“Nobody knows anything…. Not one person in the entire motion picture field knows for a certainty what’s going to work. Every time out it’s a guess and, if you’re lucky, an educated one.”

– William Goldman, Oscar-winning screenwriter

On the surface, the film industry and central banking have little in common. Each does its own thing with little regard for the other. But in fact, they’re more alike than either cares to acknowledge.

Film executives must analyze the vast, constantly shifting data surrounding public preferences, make long-term financial commitments that aren’t easy to reverse, and then live with the consequences. Central bankers must do the same. Hollywood execs dress more fashionably, but otherwise they have a lot in common with Fed governors.

There’s one big difference, though: Hollywood’s financial mistakes hurt mainly Hollywood, but the Fed’s mistakes hurt almost everyone. Hollywood executives have their own skin in the game. They live with the financial consequences of their decisions. The members of the Federal Open Market Committee not only have no skin in the game; if something goes wrong, they will blame capitalism and free markets and thereby relieve themselves of the consequences of their own decisions and manipulations. And then they will go on manipulating the markets to far more applause than they deserve, in the attempt to clean up the consequences of their own mistakes.
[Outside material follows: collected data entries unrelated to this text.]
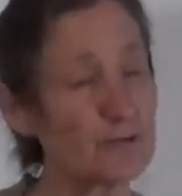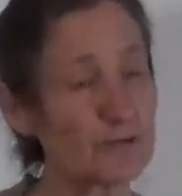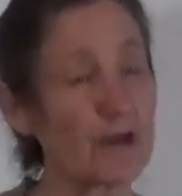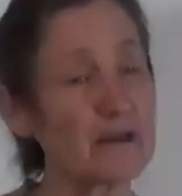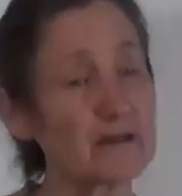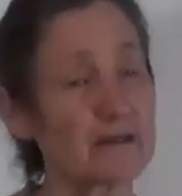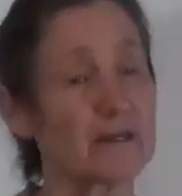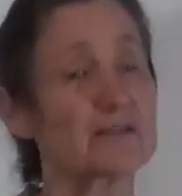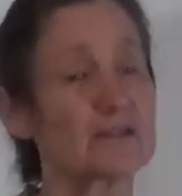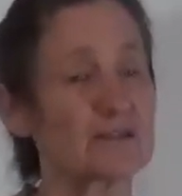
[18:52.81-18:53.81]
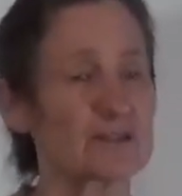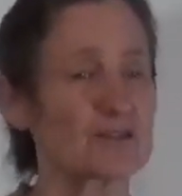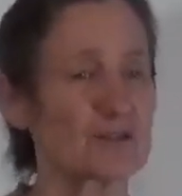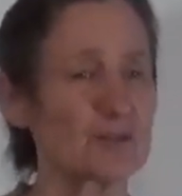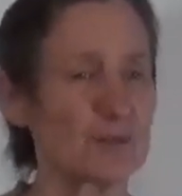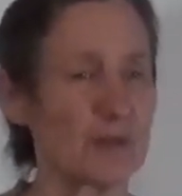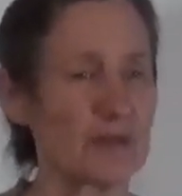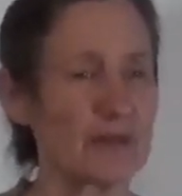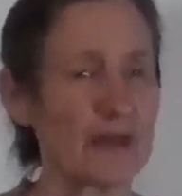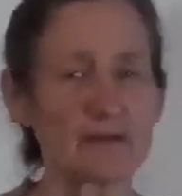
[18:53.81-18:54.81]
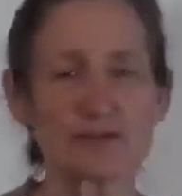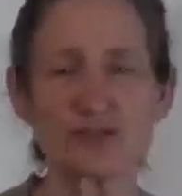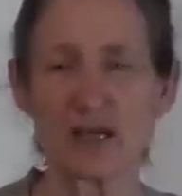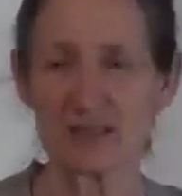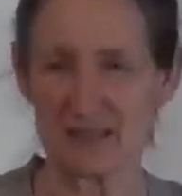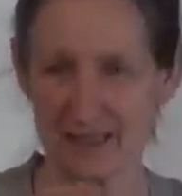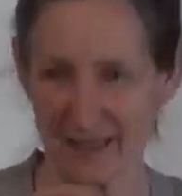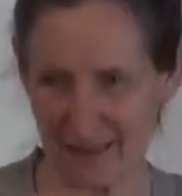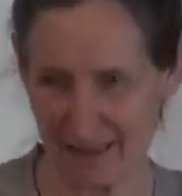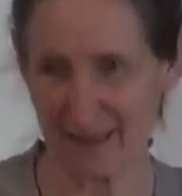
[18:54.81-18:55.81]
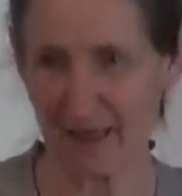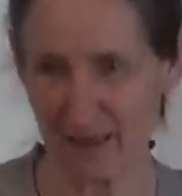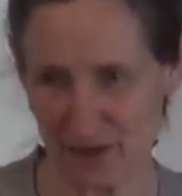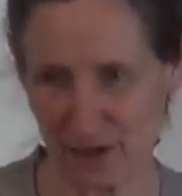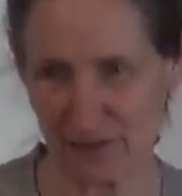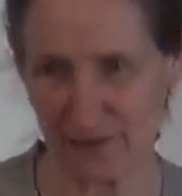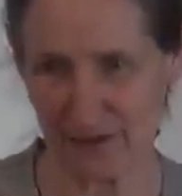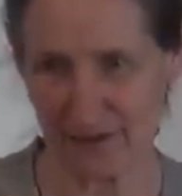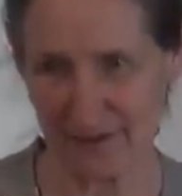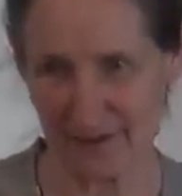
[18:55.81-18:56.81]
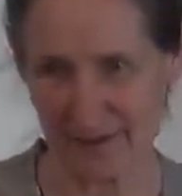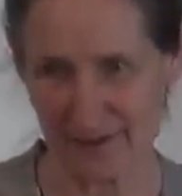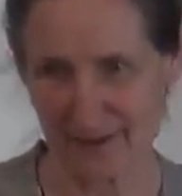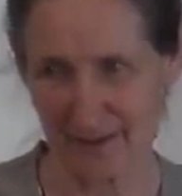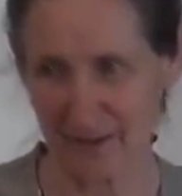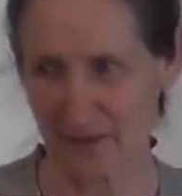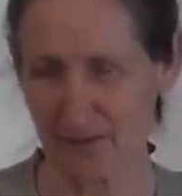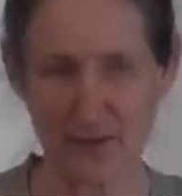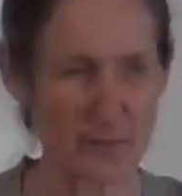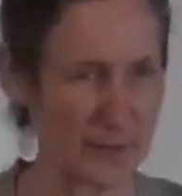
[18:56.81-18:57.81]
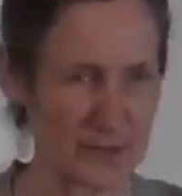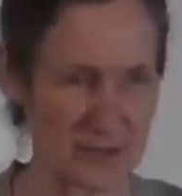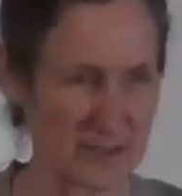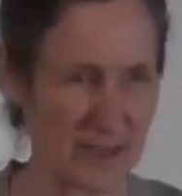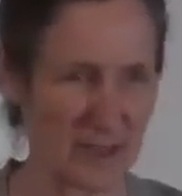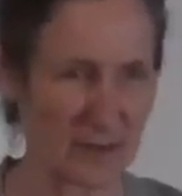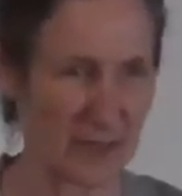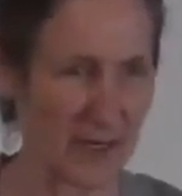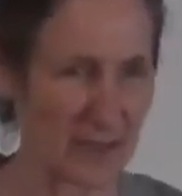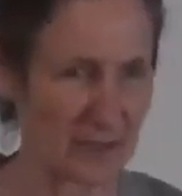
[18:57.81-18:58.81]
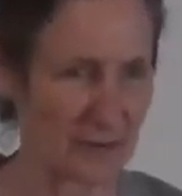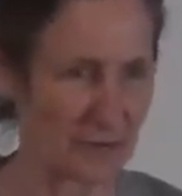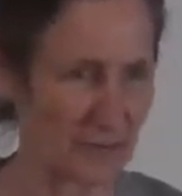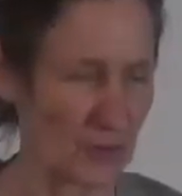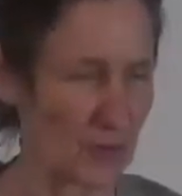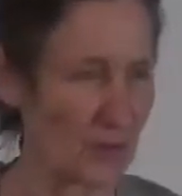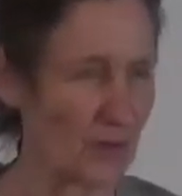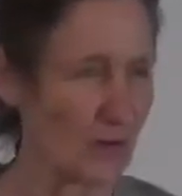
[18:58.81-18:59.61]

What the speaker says: grate it into the soup, and that'll just take the edge off it if a person cannot handle it raw.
Let’s be clear. The financial crisis of 2007–08 was the result of Federal Reserve errors and the regulatory failures of government agencies.

When William Goldman wrote, “Not one person in the entire motion picture field knows for a certainty what’s going to work,” he could just as easily have been talking about monetary policy. Nobody really knows what’s going to work, for the reasons we covered last week in “Data-Dependent on Imaginary Data.”
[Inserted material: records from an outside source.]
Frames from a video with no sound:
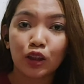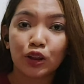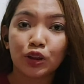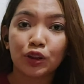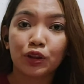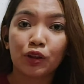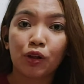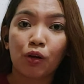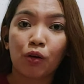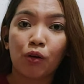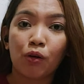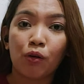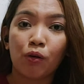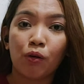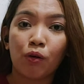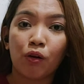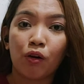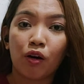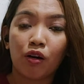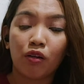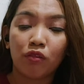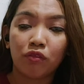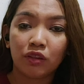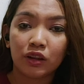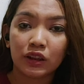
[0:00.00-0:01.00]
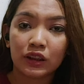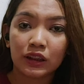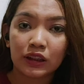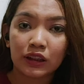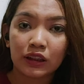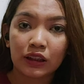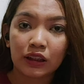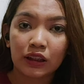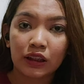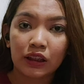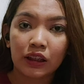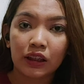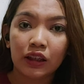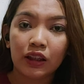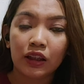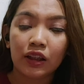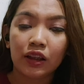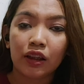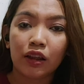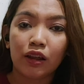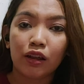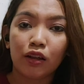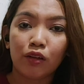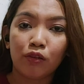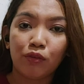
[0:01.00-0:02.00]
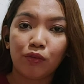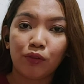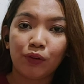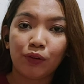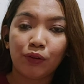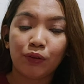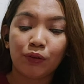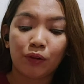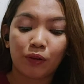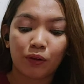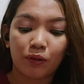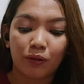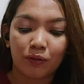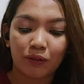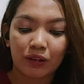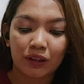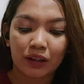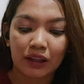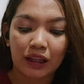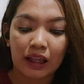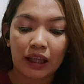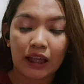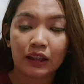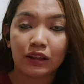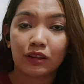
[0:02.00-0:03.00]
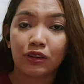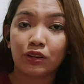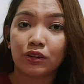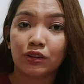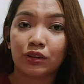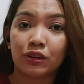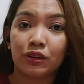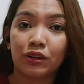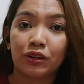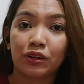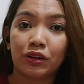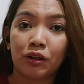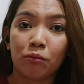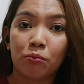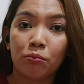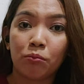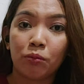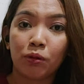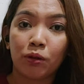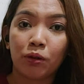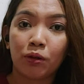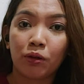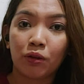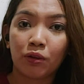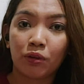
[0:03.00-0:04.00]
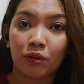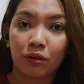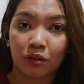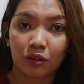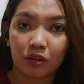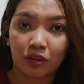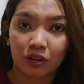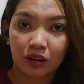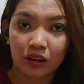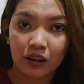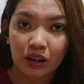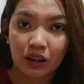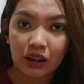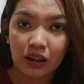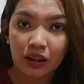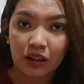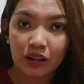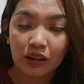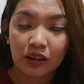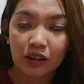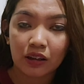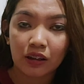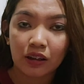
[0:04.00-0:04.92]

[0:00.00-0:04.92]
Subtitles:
So obviously, if you already answered number 30,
However, if we ask who makes more blockbusters while operating on flawed and limited information, Hollywood wins easily. It has the occasional Gigli or Heaven’s Gate, but the Fed remakes Ishtar every few years and thinks everything is fine.
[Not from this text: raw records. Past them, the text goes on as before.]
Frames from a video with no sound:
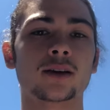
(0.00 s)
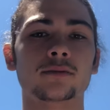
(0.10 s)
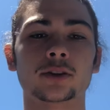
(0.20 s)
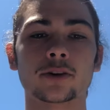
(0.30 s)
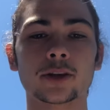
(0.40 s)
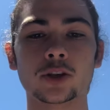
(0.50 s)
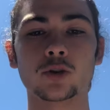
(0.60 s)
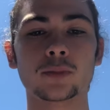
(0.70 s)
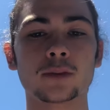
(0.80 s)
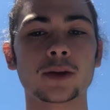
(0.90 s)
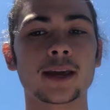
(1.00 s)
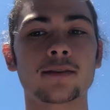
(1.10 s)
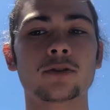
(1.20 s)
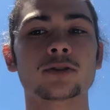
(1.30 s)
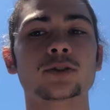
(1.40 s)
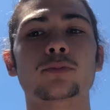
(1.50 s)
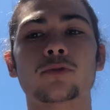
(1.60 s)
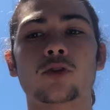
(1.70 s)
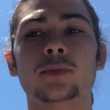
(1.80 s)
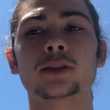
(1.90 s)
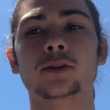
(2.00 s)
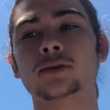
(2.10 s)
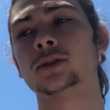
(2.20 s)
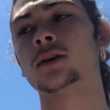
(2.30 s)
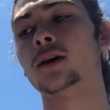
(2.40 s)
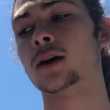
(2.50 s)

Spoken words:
of learning human behaviors and performing those.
Today we’ll extend last week’s discussion by considering how twisted inflation data leads to less-than-ideal policies.

No One Is Average

In the US we have two different inflation measures, produced by agencies of two different cabinet departments. The Federal Reserve prefers to look at the Commerce Department’s Personal Consumption Expenditures (PCE) Index, because they believe it is more comprehensive and nuanced than the Labor Department’s Consumer Price Index (CPI).

Are they right? In a moment I will talk about the differences, which are important; but I think the Fed is exactly backwards here. Neither measure is particularly foolproof, but the flexibility and adjustments that make the Fed prefer PCE also take the index further from reflecting the average citizen’s economic condition. This bias shows up in Fed policy, and not in a good way.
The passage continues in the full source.